DIRECTIONS FOR THIS TASK:
Without the pictures, can you quote each line below exactly?

(Extracted records)
>>>>>

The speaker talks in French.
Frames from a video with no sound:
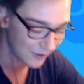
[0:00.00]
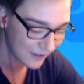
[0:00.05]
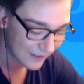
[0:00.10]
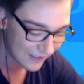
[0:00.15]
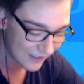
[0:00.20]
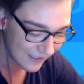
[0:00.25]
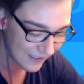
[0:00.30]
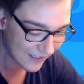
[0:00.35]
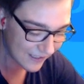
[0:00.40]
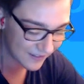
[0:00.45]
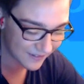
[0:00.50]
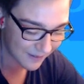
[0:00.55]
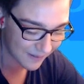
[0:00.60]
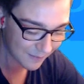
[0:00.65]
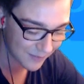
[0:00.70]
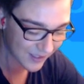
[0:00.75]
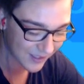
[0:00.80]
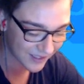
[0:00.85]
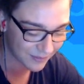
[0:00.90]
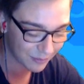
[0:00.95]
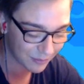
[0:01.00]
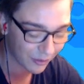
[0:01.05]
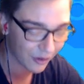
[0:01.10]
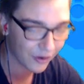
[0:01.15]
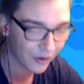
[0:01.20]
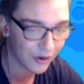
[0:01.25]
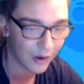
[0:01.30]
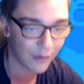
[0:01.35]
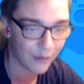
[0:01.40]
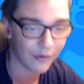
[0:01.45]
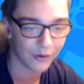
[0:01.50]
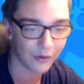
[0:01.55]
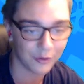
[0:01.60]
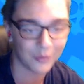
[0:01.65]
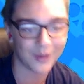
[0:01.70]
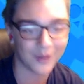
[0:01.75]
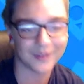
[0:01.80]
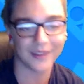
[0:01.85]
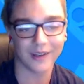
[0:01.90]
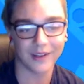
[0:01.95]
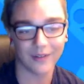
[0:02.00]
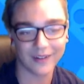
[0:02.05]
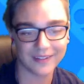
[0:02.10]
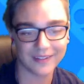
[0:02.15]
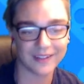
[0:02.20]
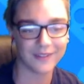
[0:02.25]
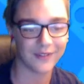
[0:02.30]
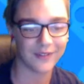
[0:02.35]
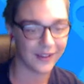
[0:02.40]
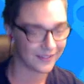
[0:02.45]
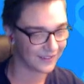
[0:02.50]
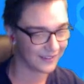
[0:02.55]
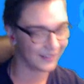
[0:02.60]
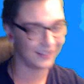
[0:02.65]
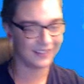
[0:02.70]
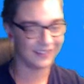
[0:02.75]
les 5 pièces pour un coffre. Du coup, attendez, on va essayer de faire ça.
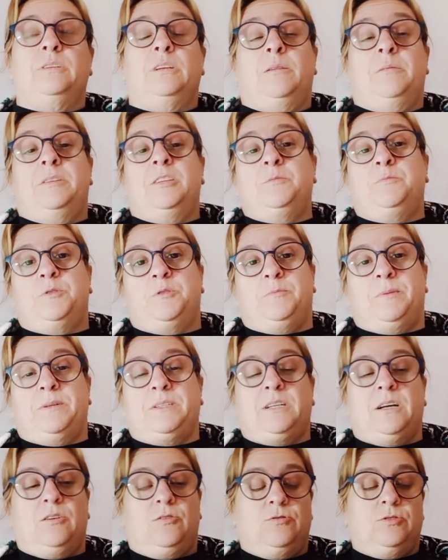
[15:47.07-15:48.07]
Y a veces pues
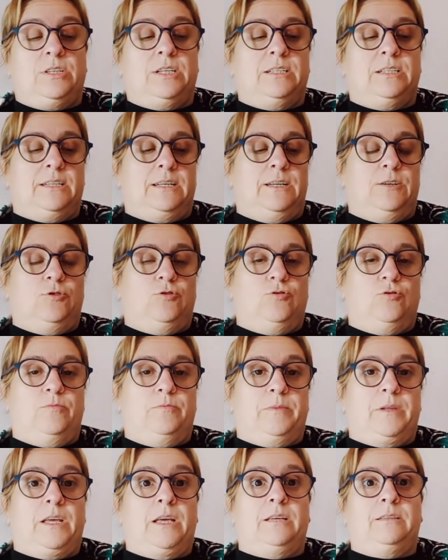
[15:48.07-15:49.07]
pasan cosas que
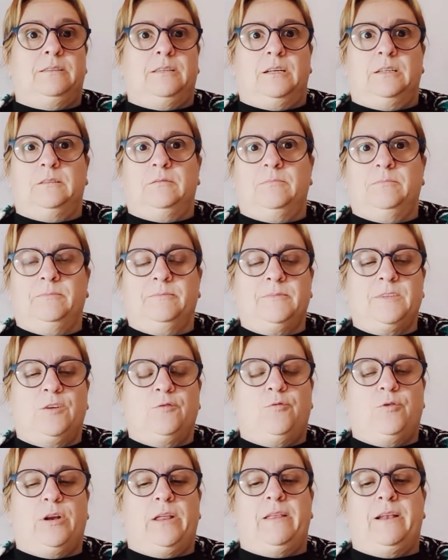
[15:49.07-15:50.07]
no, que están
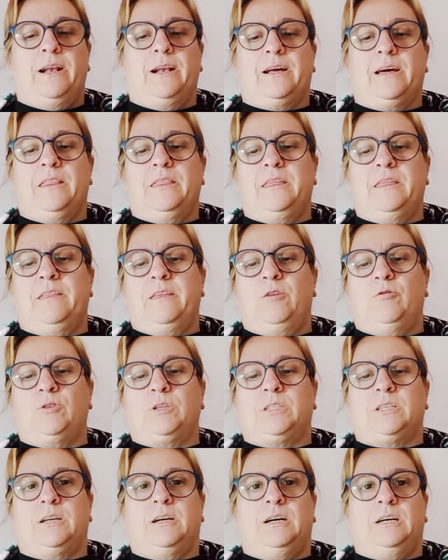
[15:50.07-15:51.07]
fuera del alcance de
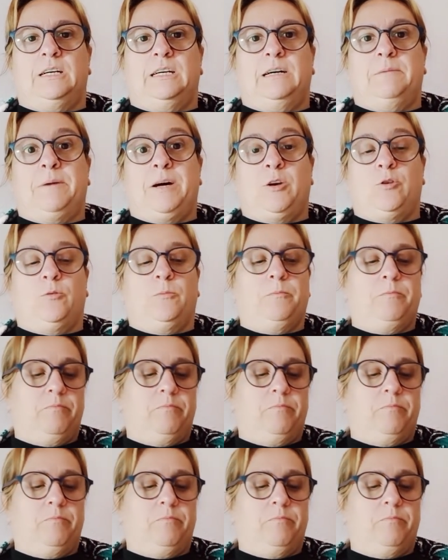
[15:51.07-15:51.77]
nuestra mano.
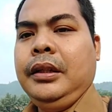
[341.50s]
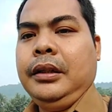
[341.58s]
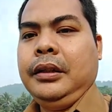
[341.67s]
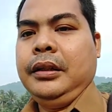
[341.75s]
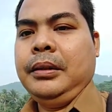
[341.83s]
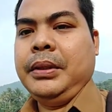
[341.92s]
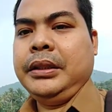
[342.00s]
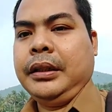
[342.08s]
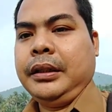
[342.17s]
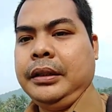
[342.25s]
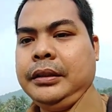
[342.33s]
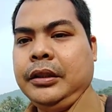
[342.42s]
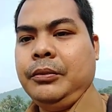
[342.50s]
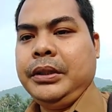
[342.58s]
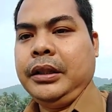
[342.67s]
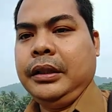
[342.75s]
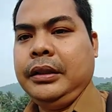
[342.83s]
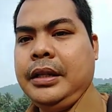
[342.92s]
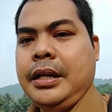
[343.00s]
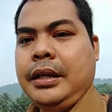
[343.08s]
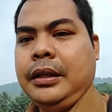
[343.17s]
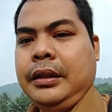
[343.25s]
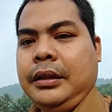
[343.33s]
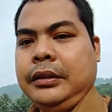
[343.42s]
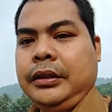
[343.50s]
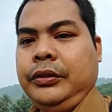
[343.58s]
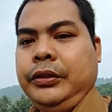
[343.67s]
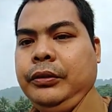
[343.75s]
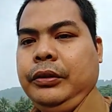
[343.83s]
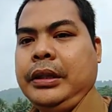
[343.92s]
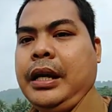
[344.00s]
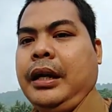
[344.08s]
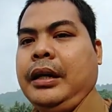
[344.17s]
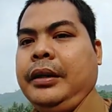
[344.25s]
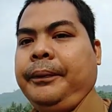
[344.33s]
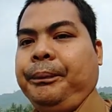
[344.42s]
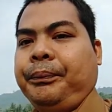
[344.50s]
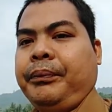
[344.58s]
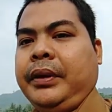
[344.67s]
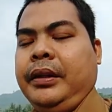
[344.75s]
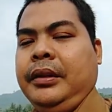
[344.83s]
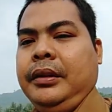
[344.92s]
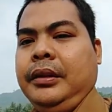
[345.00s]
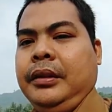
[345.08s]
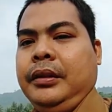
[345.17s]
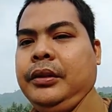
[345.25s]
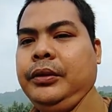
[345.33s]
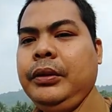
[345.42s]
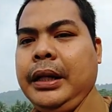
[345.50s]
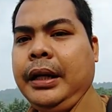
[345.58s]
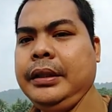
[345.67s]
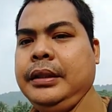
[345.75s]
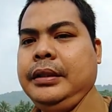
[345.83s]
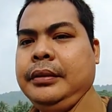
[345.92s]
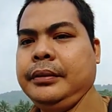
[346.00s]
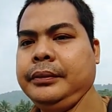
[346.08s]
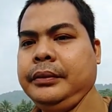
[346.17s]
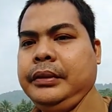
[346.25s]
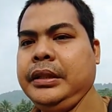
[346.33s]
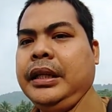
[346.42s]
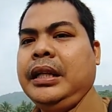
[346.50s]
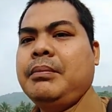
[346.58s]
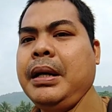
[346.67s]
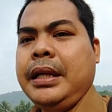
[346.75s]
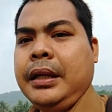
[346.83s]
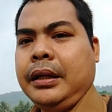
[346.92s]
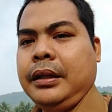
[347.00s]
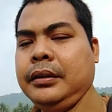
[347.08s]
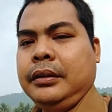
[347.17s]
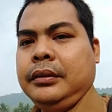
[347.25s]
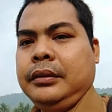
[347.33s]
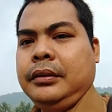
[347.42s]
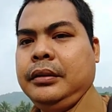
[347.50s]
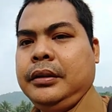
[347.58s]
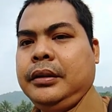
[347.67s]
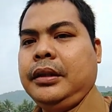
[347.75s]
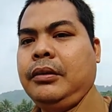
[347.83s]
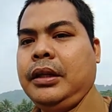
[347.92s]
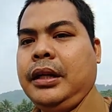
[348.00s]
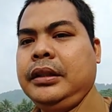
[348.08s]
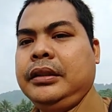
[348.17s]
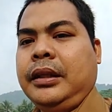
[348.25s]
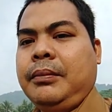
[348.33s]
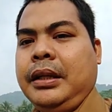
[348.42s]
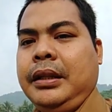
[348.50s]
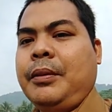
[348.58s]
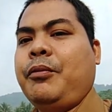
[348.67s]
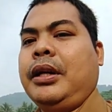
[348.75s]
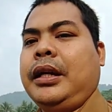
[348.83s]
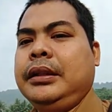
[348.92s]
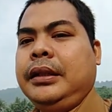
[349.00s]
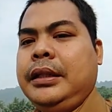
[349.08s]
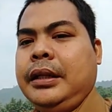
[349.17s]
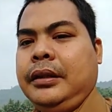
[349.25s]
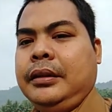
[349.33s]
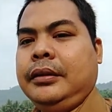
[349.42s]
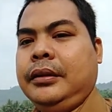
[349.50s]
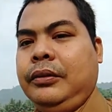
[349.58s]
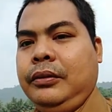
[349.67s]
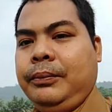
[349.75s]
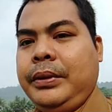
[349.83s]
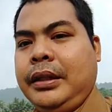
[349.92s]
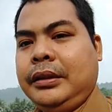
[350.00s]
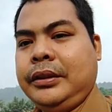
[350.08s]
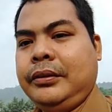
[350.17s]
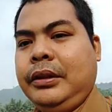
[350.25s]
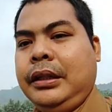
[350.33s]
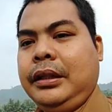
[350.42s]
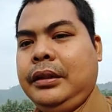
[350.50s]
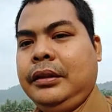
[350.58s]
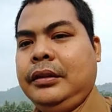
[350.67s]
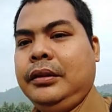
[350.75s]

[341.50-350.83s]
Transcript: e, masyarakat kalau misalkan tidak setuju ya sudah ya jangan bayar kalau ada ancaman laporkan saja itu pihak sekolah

<<<<<

SOLVED PROBLEM:
The speaker talks in French.
Frames from a video with no sound:
[0:00.00]
[0:00.05]
[0:00.10]
[0:00.15]
[0:00.20]
[0:00.25]
[0:00.30]
[0:00.35]
[0:00.40]
[0:00.45]
[0:00.50]
[0:00.55]
[0:00.60]
[0:00.65]
[0:00.70]
[0:00.75]
[0:00.80]
[0:00.85]
[0:00.90]
[0:00.95]
[0:01.00]
[0:01.05]
[0:01.10]
[0:01.15]
[0:01.20]
[0:01.25]
[0:01.30]
[0:01.35]
[0:01.40]
[0:01.45]
[0:01.50]
[0:01.55]
[0:01.60]
[0:01.65]
[0:01.70]
[0:01.75]
[0:01.80]
[0:01.85]
[0:01.90]
[0:01.95]
[0:02.00]
[0:02.05]
[0:02.10]
[0:02.15]
[0:02.20]
[0:02.25]
[0:02.30]
[0:02.35]
[0:02.40]
[0:02.45]
[0:02.50]
[0:02.55]
[0:02.60]
[0:02.65]
[0:02.70]
[0:02.75]
les 5 pièces pour un coffre. Du coup, attendez, on va essayer de faire ça.
[15:47.07-15:48.07]
Y a veces pues
[15:48.07-15:49.07]
pasan cosas que
[15:49.07-15:50.07]
no, que están
[15:50.07-15:51.07]
fuera del alcance de
[15:51.07-15:51.77]
nuestra mano.
[341.50s]
[341.58s]
[341.67s]
[341.75s]
[341.83s]
[341.92s]
[342.00s]
[342.08s]
[342.17s]
[342.25s]
[342.33s]
[342.42s]
[342.50s]
[342.58s]
[342.67s]
[342.75s]
[342.83s]
[342.92s]
[343.00s]
[343.08s]
[343.17s]
[343.25s]
[343.33s]
[343.42s]
[343.50s]
[343.58s]
[343.67s]
[343.75s]
[343.83s]
[343.92s]
[344.00s]
[344.08s]
[344.17s]
[344.25s]
[344.33s]
[344.42s]
[344.50s]
[344.58s]
[344.67s]
[344.75s]
[344.83s]
[344.92s]
[345.00s]
[345.08s]
[345.17s]
[345.25s]
[345.33s]
[345.42s]
[345.50s]
[345.58s]
[345.67s]
[345.75s]
[345.83s]
[345.92s]
[346.00s]
[346.08s]
[346.17s]
[346.25s]
[346.33s]
[346.42s]
[346.50s]
[346.58s]
[346.67s]
[346.75s]
[346.83s]
[346.92s]
[347.00s]
[347.08s]
[347.17s]
[347.25s]
[347.33s]
[347.42s]
[347.50s]
[347.58s]
[347.67s]
[347.75s]
[347.83s]
[347.92s]
[348.00s]
[348.08s]
[348.17s]
[348.25s]
[348.33s]
[348.42s]
[348.50s]
[348.58s]
[348.67s]
[348.75s]
[348.83s]
[348.92s]
[349.00s]
[349.08s]
[349.17s]
[349.25s]
[349.33s]
[349.42s]
[349.50s]
[349.58s]
[349.67s]
[349.75s]
[349.83s]
[349.92s]
[350.00s]
[350.08s]
[350.17s]
[350.25s]
[350.33s]
[350.42s]
[350.50s]
[350.58s]
[350.67s]
[350.75s]

[341.50-350.83s]
Transcript: e, masyarakat kalau misalkan tidak setuju ya sudah ya jangan bayar kalau ada ancaman laporkan saja itu pihak sekolah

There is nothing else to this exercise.